### WHAT IS EXPECTED
Leave out every picture and set down, exactly, the lines below from the one holding "[00:06:50.93]" up to and including the one holding "[00:06:52.03]".

### DATA
══════

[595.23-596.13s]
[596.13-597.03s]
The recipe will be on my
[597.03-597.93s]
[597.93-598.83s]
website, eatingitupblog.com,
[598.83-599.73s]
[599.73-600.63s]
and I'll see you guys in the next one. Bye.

══════

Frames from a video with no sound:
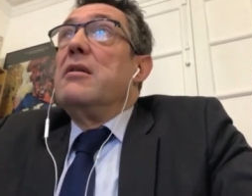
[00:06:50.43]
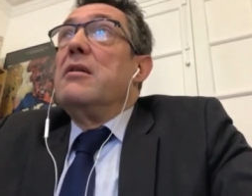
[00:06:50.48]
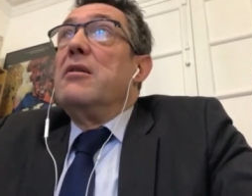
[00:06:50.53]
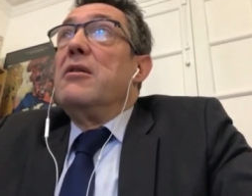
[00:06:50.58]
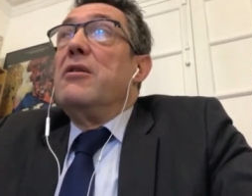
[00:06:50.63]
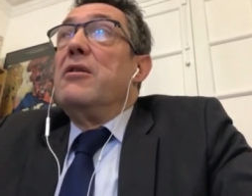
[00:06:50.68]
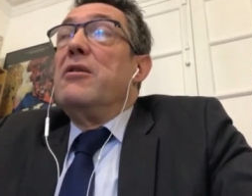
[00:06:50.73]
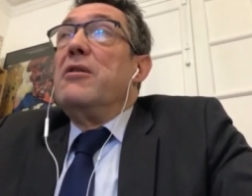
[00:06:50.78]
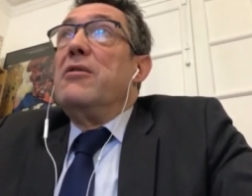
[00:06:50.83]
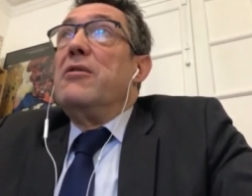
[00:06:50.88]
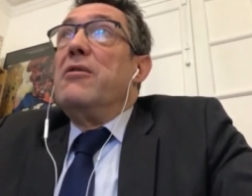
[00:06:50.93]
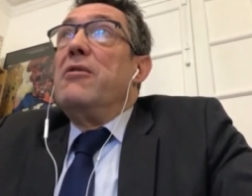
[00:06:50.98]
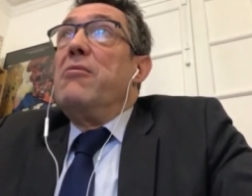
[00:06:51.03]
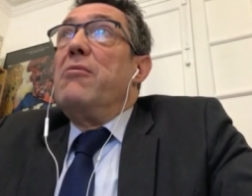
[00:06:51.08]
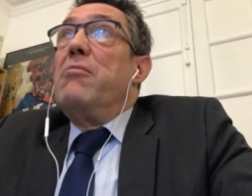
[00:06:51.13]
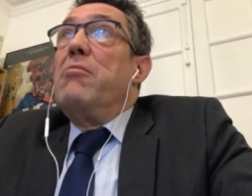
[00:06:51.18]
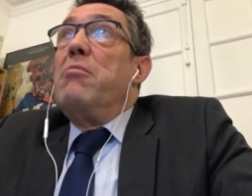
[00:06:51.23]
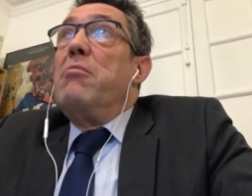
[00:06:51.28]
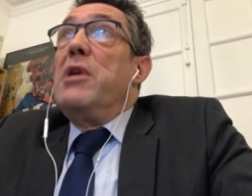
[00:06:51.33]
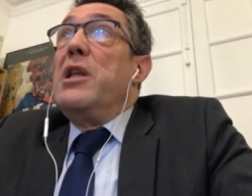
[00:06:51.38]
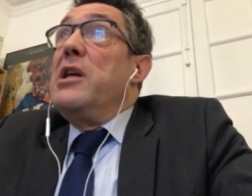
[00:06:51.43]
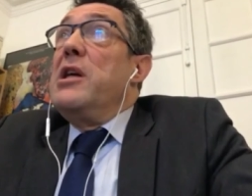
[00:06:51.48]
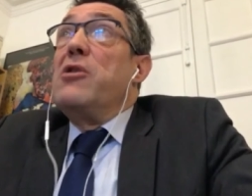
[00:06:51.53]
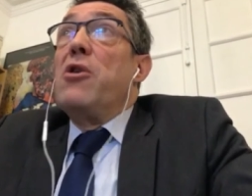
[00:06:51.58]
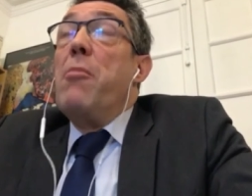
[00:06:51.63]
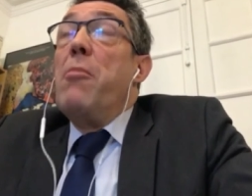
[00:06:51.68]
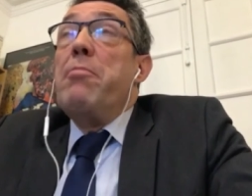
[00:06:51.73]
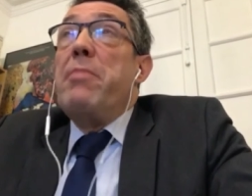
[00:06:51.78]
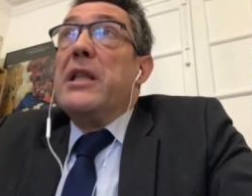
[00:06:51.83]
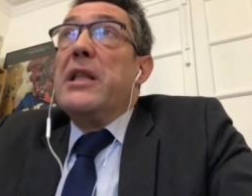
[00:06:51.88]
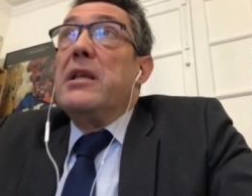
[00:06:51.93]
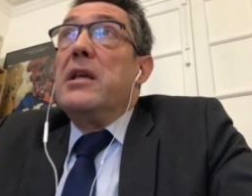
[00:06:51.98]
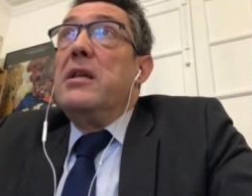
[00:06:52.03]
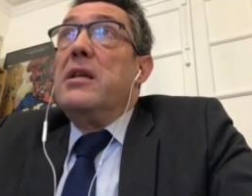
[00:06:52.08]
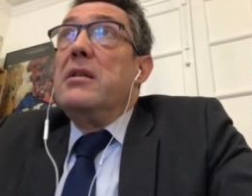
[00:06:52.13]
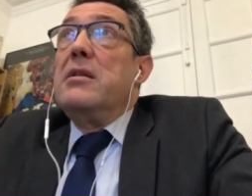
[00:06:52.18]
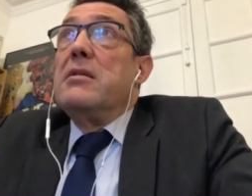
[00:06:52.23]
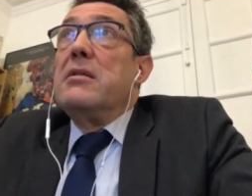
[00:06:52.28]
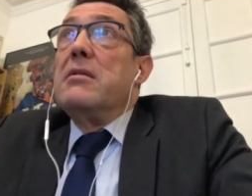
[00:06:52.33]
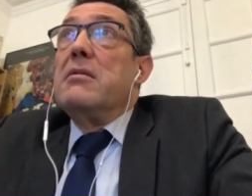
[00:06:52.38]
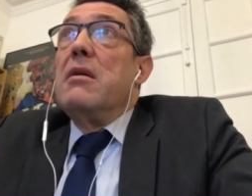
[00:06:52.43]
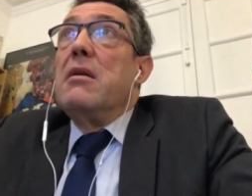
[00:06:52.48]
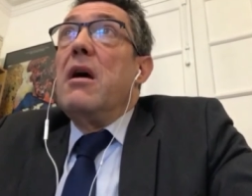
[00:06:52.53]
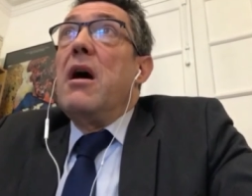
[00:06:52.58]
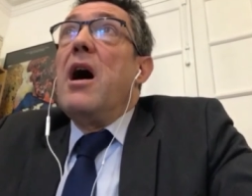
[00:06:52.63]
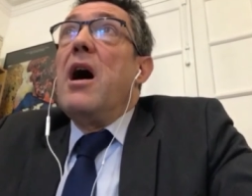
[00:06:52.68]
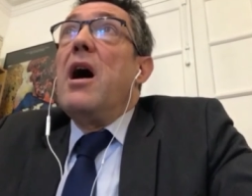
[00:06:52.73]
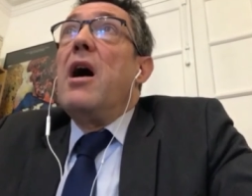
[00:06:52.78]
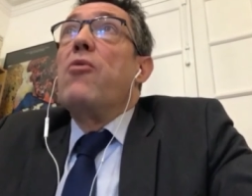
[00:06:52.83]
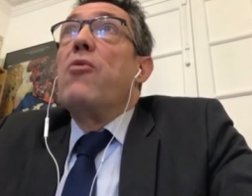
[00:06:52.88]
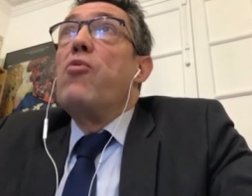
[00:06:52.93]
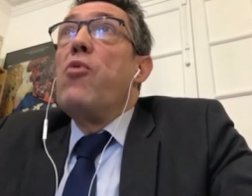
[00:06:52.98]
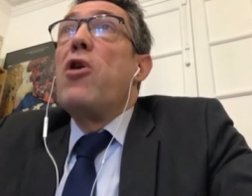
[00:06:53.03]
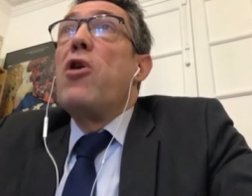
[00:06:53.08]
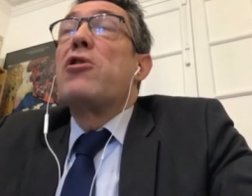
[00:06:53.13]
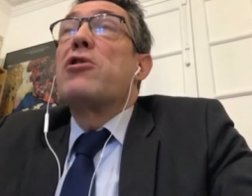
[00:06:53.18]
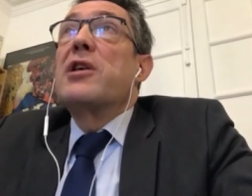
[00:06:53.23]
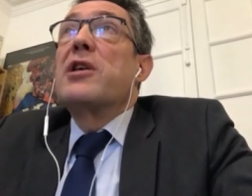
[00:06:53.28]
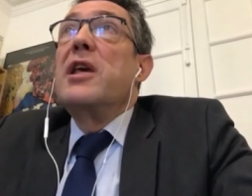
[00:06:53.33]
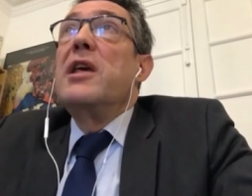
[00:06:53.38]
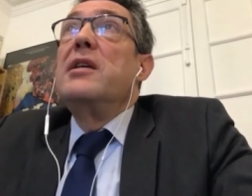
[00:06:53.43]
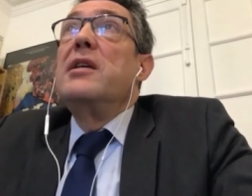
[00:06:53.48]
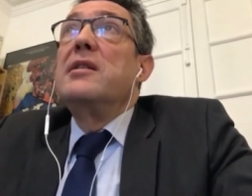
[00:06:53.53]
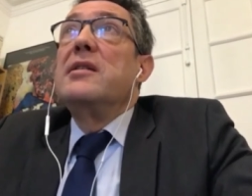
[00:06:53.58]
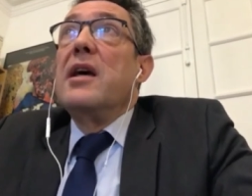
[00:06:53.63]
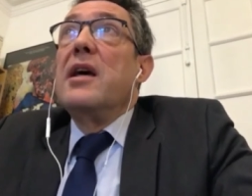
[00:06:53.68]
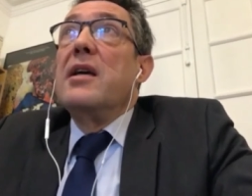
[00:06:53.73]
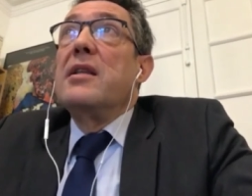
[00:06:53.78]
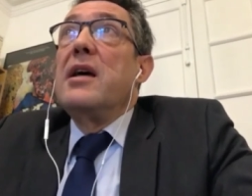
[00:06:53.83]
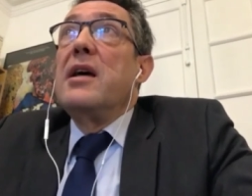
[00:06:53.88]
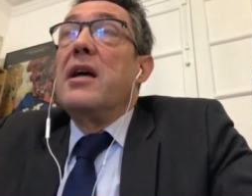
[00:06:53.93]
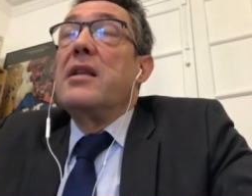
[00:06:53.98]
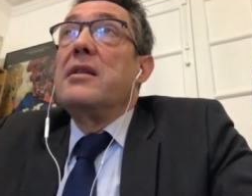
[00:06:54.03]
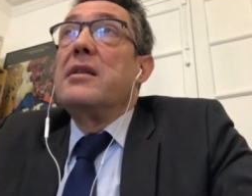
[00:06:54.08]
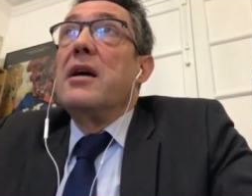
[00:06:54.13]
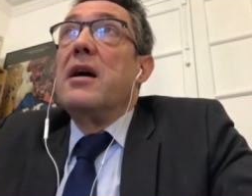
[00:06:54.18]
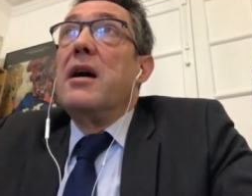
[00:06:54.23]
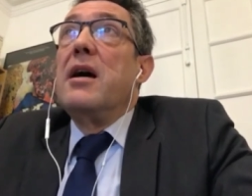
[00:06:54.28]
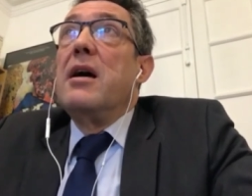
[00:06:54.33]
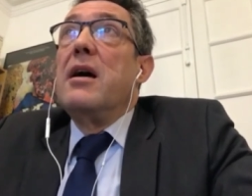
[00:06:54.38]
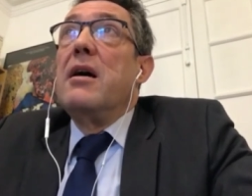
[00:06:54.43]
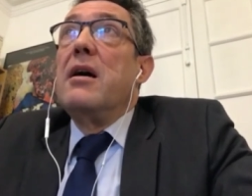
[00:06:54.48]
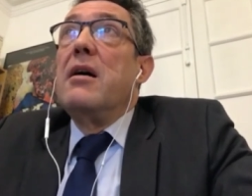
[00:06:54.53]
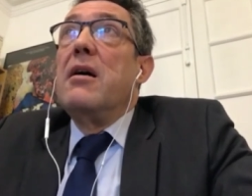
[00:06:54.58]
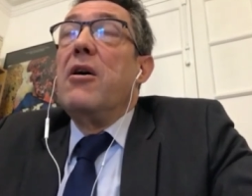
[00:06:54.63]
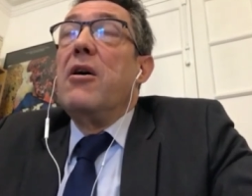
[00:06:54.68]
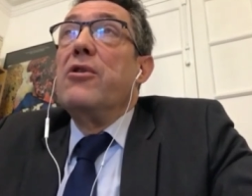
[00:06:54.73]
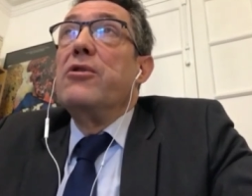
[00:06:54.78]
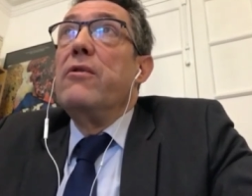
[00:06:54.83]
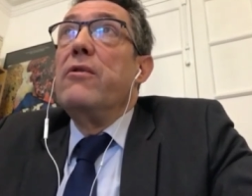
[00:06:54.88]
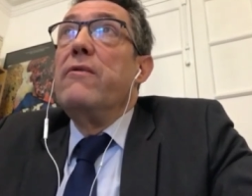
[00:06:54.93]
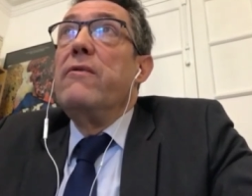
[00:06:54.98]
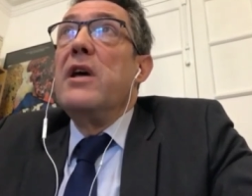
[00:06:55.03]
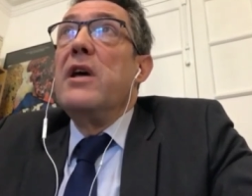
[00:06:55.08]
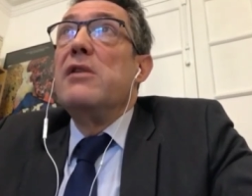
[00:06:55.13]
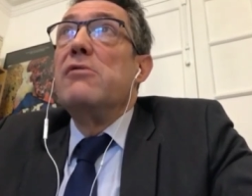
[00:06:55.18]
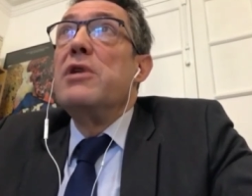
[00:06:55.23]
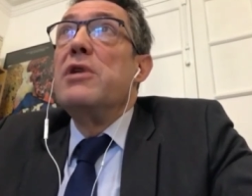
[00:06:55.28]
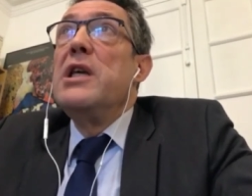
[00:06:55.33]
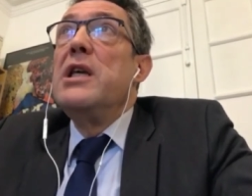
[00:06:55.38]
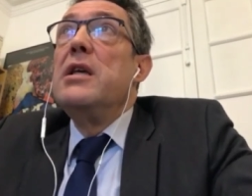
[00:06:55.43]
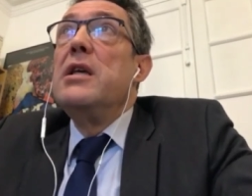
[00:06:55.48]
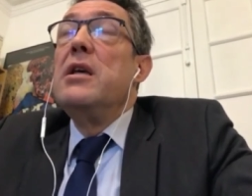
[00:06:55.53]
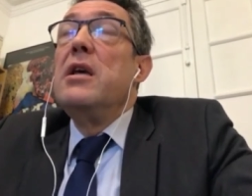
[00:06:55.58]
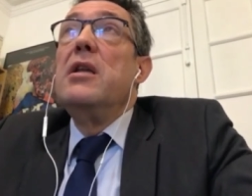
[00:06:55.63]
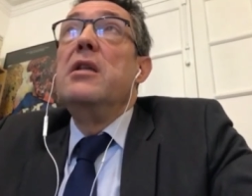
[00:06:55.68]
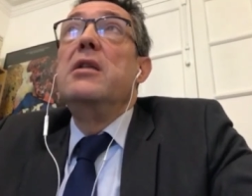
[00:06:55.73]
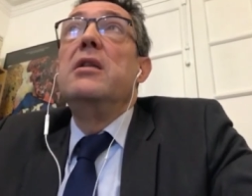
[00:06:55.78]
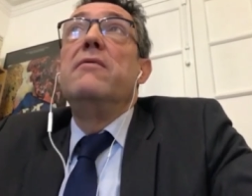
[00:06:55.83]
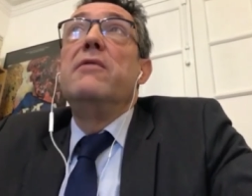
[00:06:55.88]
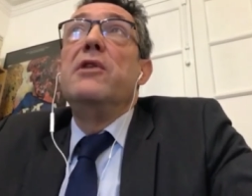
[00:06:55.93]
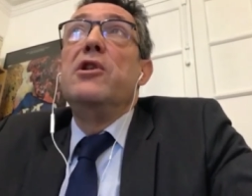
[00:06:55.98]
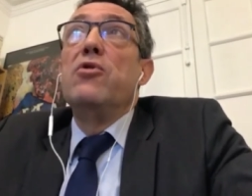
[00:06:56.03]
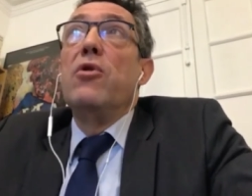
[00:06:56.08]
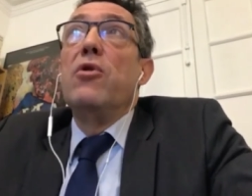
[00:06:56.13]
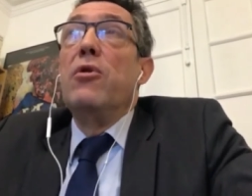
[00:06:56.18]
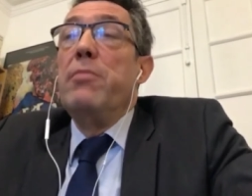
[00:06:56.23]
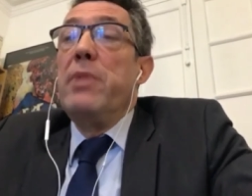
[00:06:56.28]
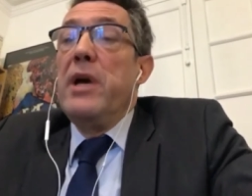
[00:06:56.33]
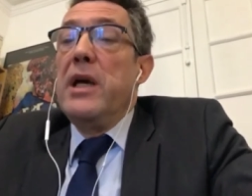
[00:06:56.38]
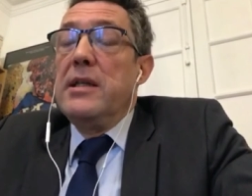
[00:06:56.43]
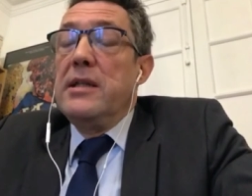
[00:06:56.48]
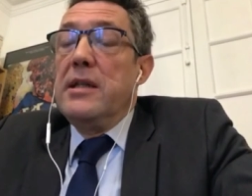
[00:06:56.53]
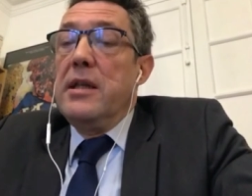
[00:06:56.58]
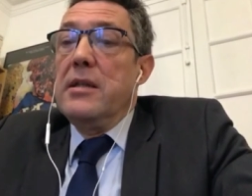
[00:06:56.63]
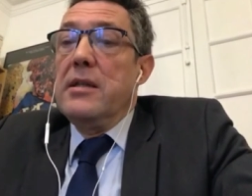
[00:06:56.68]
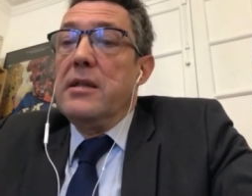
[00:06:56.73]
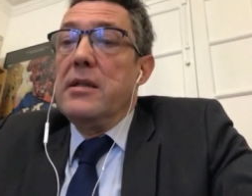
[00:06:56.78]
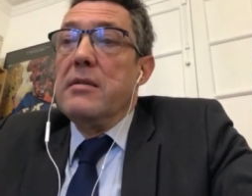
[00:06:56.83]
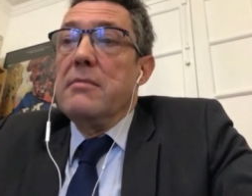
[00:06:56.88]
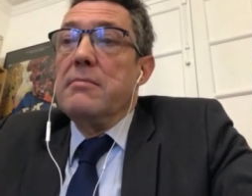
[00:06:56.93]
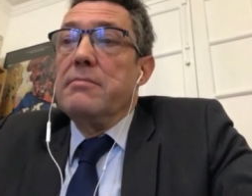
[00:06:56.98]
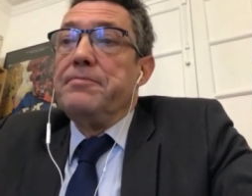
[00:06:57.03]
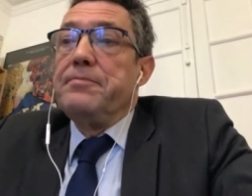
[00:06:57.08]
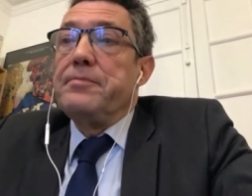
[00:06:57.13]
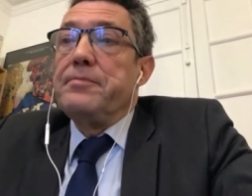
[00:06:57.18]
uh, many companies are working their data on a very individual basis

══════

### TASK SOLUTION
[00:06:50.93]
[00:06:50.98]
[00:06:51.03]
[00:06:51.08]
[00:06:51.13]
[00:06:51.18]
[00:06:51.23]
[00:06:51.28]
[00:06:51.33]
[00:06:51.38]
[00:06:51.43]
[00:06:51.48]
[00:06:51.53]
[00:06:51.58]
[00:06:51.63]
[00:06:51.68]
[00:06:51.73]
[00:06:51.78]
[00:06:51.83]
[00:06:51.88]
[00:06:51.93]
[00:06:51.98]
[00:06:52.03]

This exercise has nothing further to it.